The Ruth and Seymour Landfield Atrium
Plains Art Museum will host the work of Ann Johnson in the exhibition Unseen Traces in the Work of Ann Johnson. Reflecting on her 2022 Lawndale Contemporary Art Center installation, See Me, Ann “Sole Sister” Johnson is matter-a-fact about the intent: “This is about being seen. Seeing the women in the shadows.”
Incorporating experimental printmaking on found objects to produce “work that breathes conversation” and “question humanity,” Ann “Sole Sister” Johnson occupies that threshold between ancestral legacies and historical futures. The artist, Ann Johnson, occupies a space—on, among, and with ancestral spirits—that is at once both “magical and distressing,” to bring forth artistic work that examines family, community, and Black Womanhood. In so doing, it interrogates what it means to survive in a world when that world itself “is too damn much.” Consequently, Ann “Sole Sister” Johnson pursues these “traces”—the mark of the absence of a presence. Therefore, she presents us with an intricate polymer intaglio process “on cotton and infuses an assimilation of found objects with contemporary imagery. With other poignant processes Johnson honors those women in the shadows and captures “layers and levels of womanhood” via a “transfer printmaking process on vintage and aged-metal ironing boards.” She discerns and embraces the intimacies of family portraits and personal stories by rendering them legible against the surfaces of objects that hold symbolic and historical significance.

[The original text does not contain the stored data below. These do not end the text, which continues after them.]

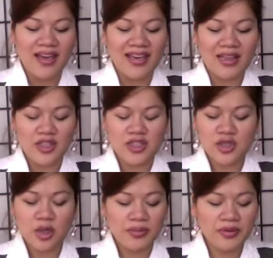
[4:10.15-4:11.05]
It looks
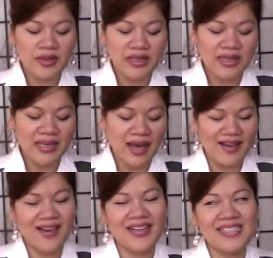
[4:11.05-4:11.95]
so pretty
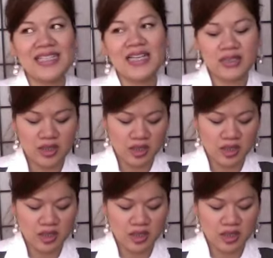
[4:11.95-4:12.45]
and it's like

Born in London, England, UK, and raised in Wyoming, USA, Ann Johnson received her MA in Humanities (University of Houston-Clear Lake) as well as her MFA from the Academy of Art University (San Francisco) with a concentration in printmaking. Her work has been exhibited at: The Museum of Fine Arts, Houston, TX; The Museum of Printing History, Houston, TX; Women and Their Work Gallery, Austin, TX; Project Row Houses, Houston, TX; Tisdale Beach Institute, Savannah, GA; Charles H. Wright Museum, Flint, MI; The Apex Museum, Atlanta, GA; and, at the California African American Art Museum located in Los Angeles, CA.